A while back I posted about a good deal I got on a couple of beef sirloin tip roasts on this post.  I decided to try curing with Cure #1 and ordered a bag off Amazon. Here is how I made it:

Here is the roast I used (I actually used a slightly smaller one but it's the same cut and price):






I added Cure #1, salt and sugar based on the Digging Dog Farms Cure Calculator.  I also added some store bought pickling spice to the bag. 





After 11 days curing I removed it from the bag and rinsed it off. Gave it a 30 minute soak in cold water and did a test fry to see if it was too salty. It wasn't. 

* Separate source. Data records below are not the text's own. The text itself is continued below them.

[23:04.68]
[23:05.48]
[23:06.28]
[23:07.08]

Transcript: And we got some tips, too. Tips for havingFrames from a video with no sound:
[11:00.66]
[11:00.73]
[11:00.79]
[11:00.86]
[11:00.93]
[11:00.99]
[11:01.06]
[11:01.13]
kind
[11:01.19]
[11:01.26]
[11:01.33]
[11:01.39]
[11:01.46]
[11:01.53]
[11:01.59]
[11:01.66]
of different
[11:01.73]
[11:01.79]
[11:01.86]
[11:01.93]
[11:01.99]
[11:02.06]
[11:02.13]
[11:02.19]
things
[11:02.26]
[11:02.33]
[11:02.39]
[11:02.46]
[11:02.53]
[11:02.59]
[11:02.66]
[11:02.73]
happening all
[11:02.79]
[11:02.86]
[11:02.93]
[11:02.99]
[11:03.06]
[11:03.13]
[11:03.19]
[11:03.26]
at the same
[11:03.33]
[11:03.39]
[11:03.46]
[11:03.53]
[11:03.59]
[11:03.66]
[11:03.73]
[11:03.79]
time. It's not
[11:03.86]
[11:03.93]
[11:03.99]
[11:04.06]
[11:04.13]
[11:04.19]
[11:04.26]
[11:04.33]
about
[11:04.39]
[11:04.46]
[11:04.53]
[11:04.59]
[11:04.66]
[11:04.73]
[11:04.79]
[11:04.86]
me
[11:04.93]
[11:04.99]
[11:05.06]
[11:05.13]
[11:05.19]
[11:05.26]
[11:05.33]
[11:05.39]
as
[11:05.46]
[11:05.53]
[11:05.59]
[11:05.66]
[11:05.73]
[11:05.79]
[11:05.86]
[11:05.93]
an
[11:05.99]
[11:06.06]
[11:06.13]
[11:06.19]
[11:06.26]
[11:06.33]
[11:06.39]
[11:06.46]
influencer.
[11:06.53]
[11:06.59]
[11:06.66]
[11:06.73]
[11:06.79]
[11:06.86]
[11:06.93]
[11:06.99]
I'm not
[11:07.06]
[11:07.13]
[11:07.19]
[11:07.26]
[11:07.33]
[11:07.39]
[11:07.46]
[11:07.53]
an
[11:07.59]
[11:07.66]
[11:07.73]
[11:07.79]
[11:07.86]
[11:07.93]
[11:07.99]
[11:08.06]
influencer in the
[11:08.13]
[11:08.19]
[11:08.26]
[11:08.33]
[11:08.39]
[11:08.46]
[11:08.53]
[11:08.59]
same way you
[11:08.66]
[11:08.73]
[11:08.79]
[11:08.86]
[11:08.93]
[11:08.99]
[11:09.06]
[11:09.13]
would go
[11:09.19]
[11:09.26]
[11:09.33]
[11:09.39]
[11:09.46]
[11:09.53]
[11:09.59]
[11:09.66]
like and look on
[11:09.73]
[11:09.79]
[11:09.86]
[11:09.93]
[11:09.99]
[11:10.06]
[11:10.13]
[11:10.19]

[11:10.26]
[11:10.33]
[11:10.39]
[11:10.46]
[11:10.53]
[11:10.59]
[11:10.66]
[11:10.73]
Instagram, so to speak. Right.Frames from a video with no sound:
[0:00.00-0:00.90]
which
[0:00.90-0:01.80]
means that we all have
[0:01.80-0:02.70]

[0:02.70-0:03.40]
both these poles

I did some trimming after the soak since I couldn't before since I bagged it with cure while frozen. Then rubbed in mustard and put on a ton of fresh ground pepper. 





Then into my trusty MES30 for 2 hours with apple chips. Once it was out I bagged it and put it in my sous vide for 24 hours at 153. 





Put it in the fridge to chill and sliced a bit to take to work today for lunch today after it was cold. 





Today's lunch:






Overall I am happy with the results. The texture of the meat is perfect for lunch meat. The flavor needs a little tweaking.  Next time I will make my own pickling spice and use a true pastrami rub for the smoke. I used what I had on hand since I am avoiding stores whenever possible. Also I will definitely smoke using my popcorn tin external smoker next time. I have not been using it for shorter smokes but can surely tell the difference in the flavor of the smoke. The stuff using the stock tube loader just tastes a little sooty to me now.  That being said this will make a good number of tasty sandwiches and I think the smoke will mellow with time. I am going to vacuum pack most of it and freeze it. 

Thanks for looking! 
-drew-


----------



## TNJAKE (Mar 24, 2020)

Looks delicious!


----------



## RichGTS (Mar 24, 2020)

Impressive!


----------



## fivetricks (Mar 24, 2020)

The coriander makes all the difference in the rub. Plus if you can get it whole its super easy to grind Iin any disposal grinder


----------



## Steve H (Mar 24, 2020)

Nice sandwich! The Pastrami looks excellent.


----------



## gary s (Mar 24, 2020)

Looks  Good from where I'm Sitting   Nice Job

Gary


----------